From the line containing "[0:31.29-0:32.29]" through the last line of the records below, output every line exactly, both ends included, except the pictures.

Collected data
==================================================

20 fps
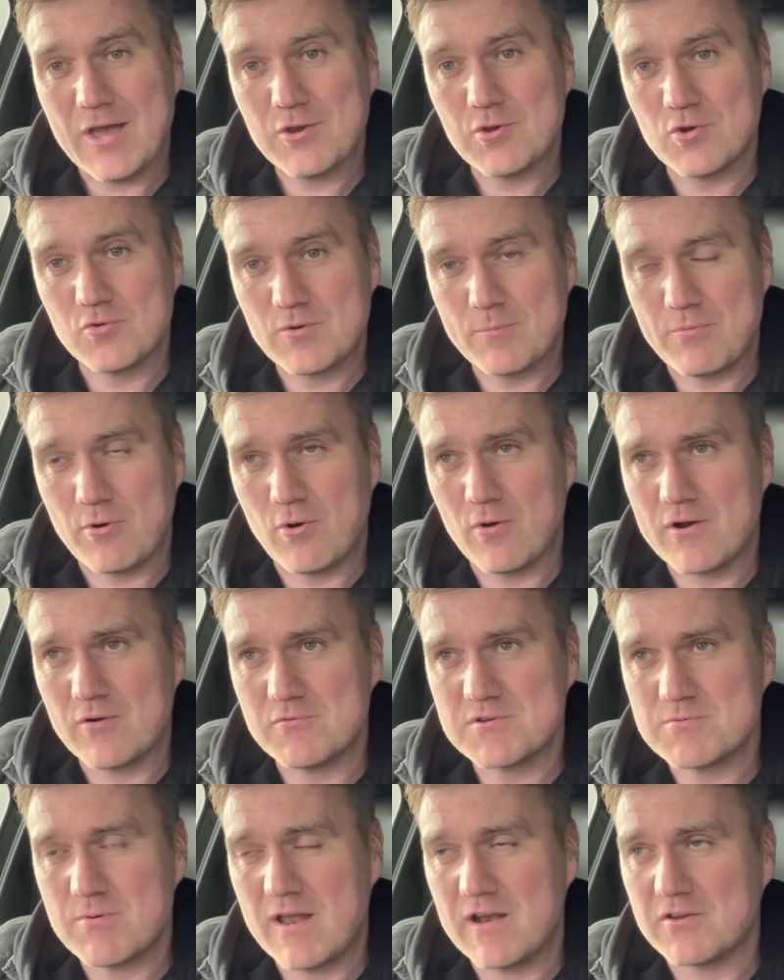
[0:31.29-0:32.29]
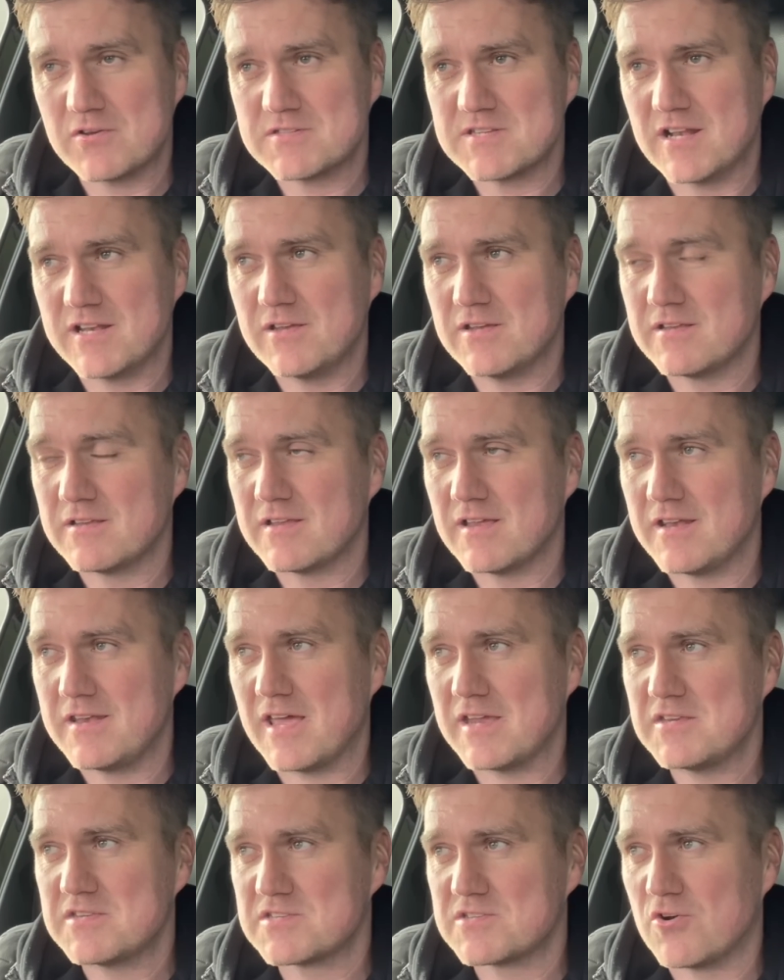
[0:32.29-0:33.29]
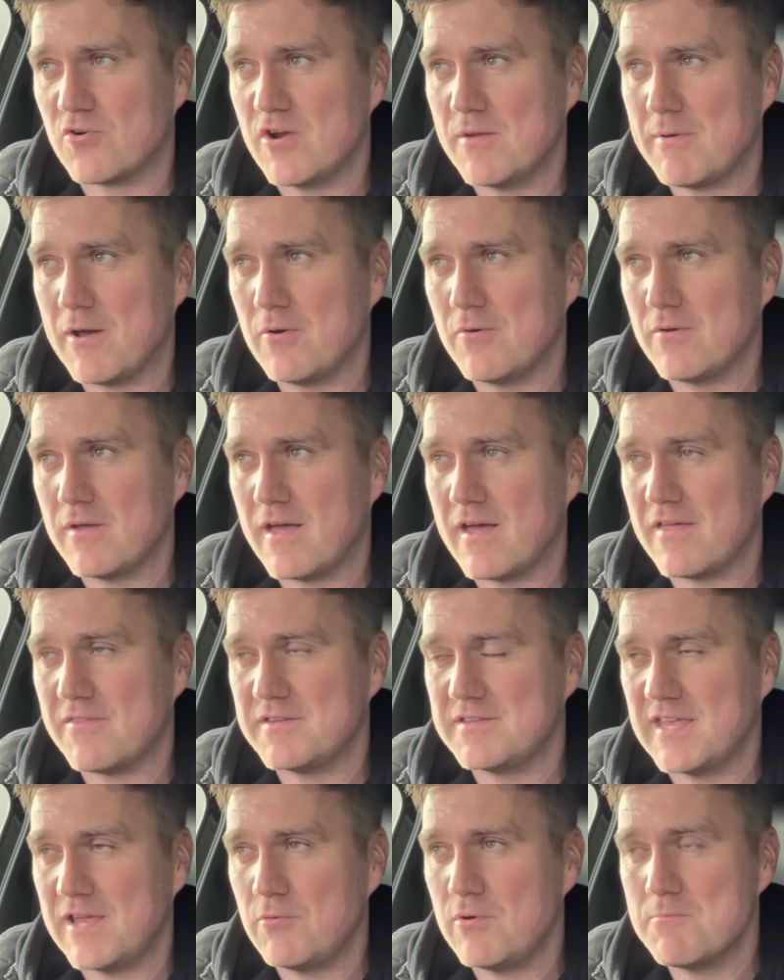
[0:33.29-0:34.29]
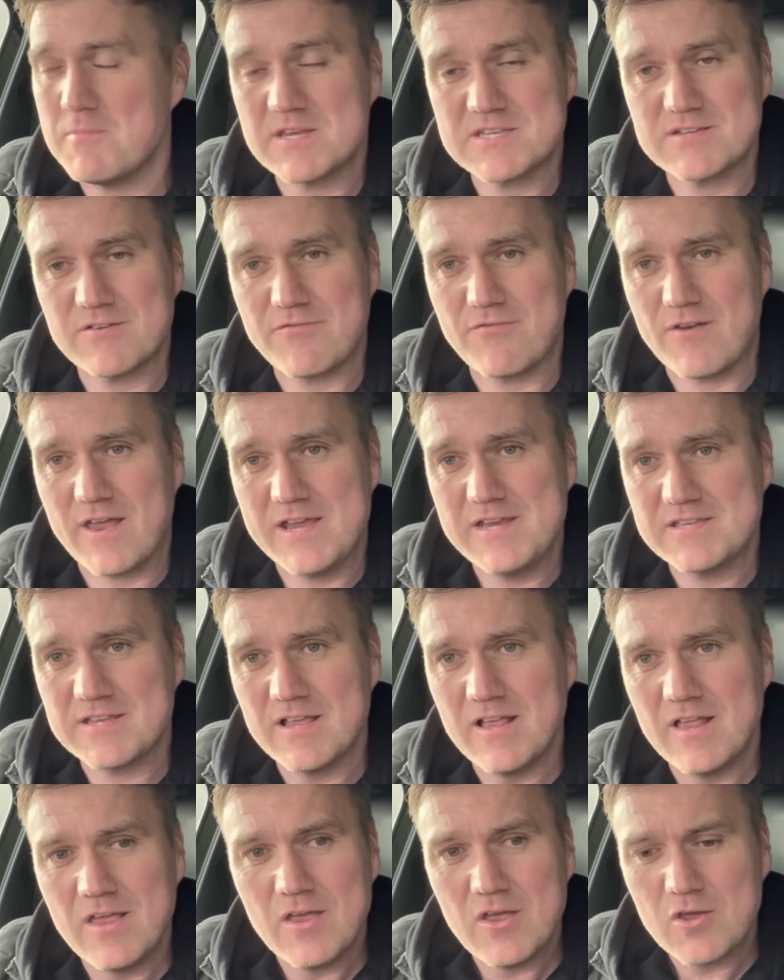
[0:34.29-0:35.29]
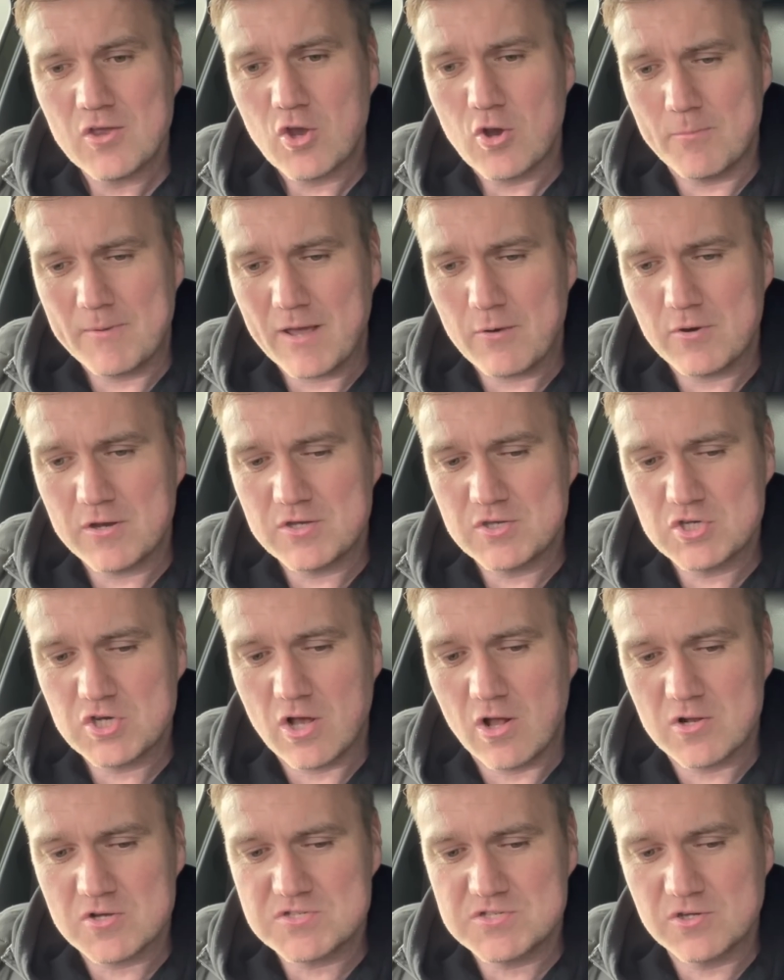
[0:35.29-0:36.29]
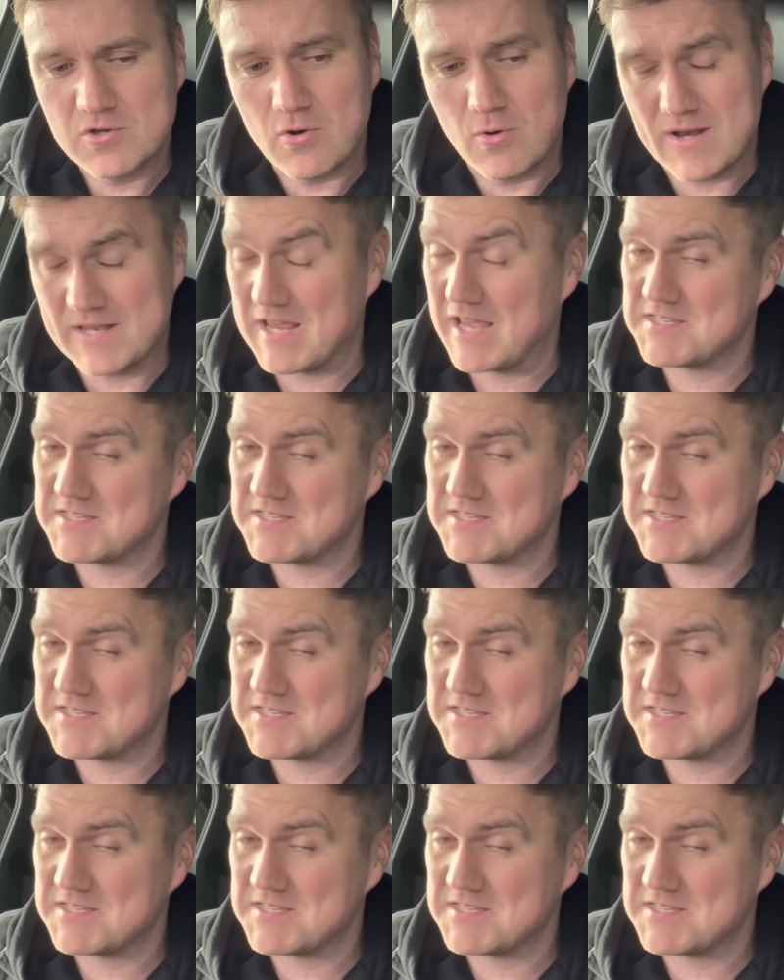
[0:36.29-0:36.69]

Good reporter as well. I could tell you a nice story about the day we missed a flight coming out of Charles de Gaulle.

==================================================

● **Response below**:
[0:31.29-0:32.29]
[0:32.29-0:33.29]
[0:33.29-0:34.29]
[0:34.29-0:35.29]
[0:35.29-0:36.29]
[0:36.29-0:36.69]

Good reporter as well. I could tell you a nice story about the day we missed a flight coming out of Charles de Gaulle.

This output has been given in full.